Sindicato e trabalhadores pavimentam ponto na Paralela

Segundo a comerciária Nilvânia Correia, que trabalha na região, os constrangimentos são frequentes.  “A situação aqui é horrível, principalmente quando chove. Várias pessoas já caíram no chão ao escorregarem na lama. Sem contar no constrangimento”, destacou.

Segundo Jaelson Dourado, presidente do Sindicato, a obra teve um custo relativamente baixo e vai beneficiar diversos comerciários que utilizam o ponto diariamente. “Diante do clamor dos trabalhadores, que se queixavam das quedas que levavam, principalmente nos dias de chuvas, o Sindicato tomou a iniciativa de mostrar que não custa caro e a obra vai beneficiar muita gente”, disse.

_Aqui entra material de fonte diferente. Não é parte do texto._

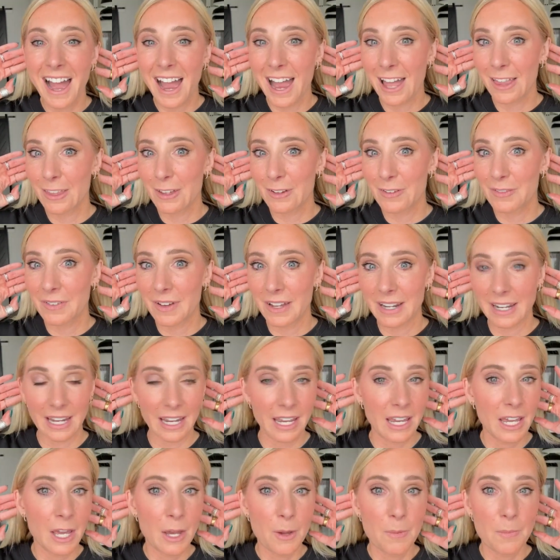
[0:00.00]
I look
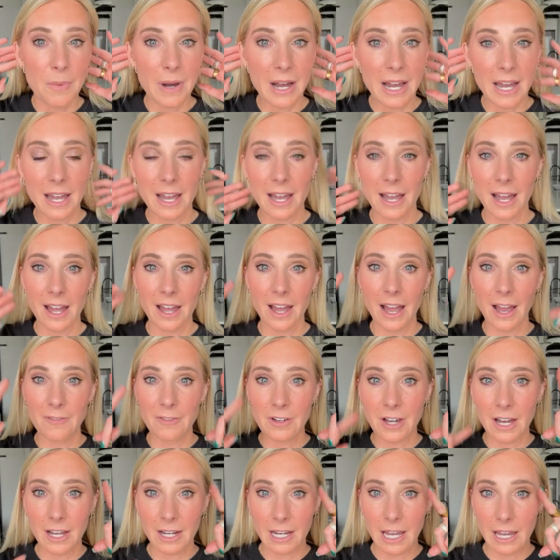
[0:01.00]
funny, but
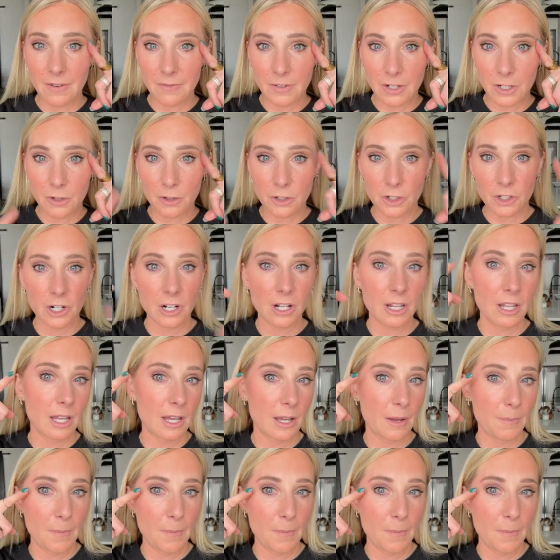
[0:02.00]
I've got kind of a neutral,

Ativação do ponto de ônibus

Na ocasião também foi realizada uma manifestação para exigir da prefeitura a ativação do ponto de ônibus em frente ao Shopping, sentido aeroporto. No local a parada é permitida apenas para ônibus executivos e o abrigo mais próximo fica em frente a FTC, distante e sem segurança. Para chegar ao ponto, trabalhadores e clientes precisam caminhar cerca de 400 metros e atravessar duas pistas de alta velocidade, sem faixas para pedestres nem semáforos. O abrigo é improvisado e não há cobertura para proteger os usuários da chuva e do sol. “Pegar ônibus aqui é complicado, hoje tá bom porque está sol mas quando chove não temos como nos proteger. Além disso colocamos nossas vidas em risco porque durante o percurso não há sinalização nem faixa para que tenhamos segurança ao atravessar as ruas”, destacou a comerciária Patrícia dos Santos. “Os trabalhadores estão arriscando suas vidas na volta para casa e o Sindicato não vai permitir este descaso”, pontuou Jaelson.

No encerramento das atividades (22h) a situação tende a piorar, quando os comerciários se tornam presas fáceis para ações de bandidos devido a falta de iluminação do local. “É uma situação delicada tanto para trabalhadores, que tem que se deslocar para um ponto distante e sem segurança, como para os estudantes, todos ficam expostos. O local também não tem pavimentação, isso prejudica ainda mais”, completou Alfredo Santiago, secretário de imprensa do Sindicato.

Um documento com as duas solicitações havia sido entregue à Secretaria de Transportes e Infraestrutura de Salvador (Setin) há mais de 30 dias, mas até a ocasião nada tinha sido feito.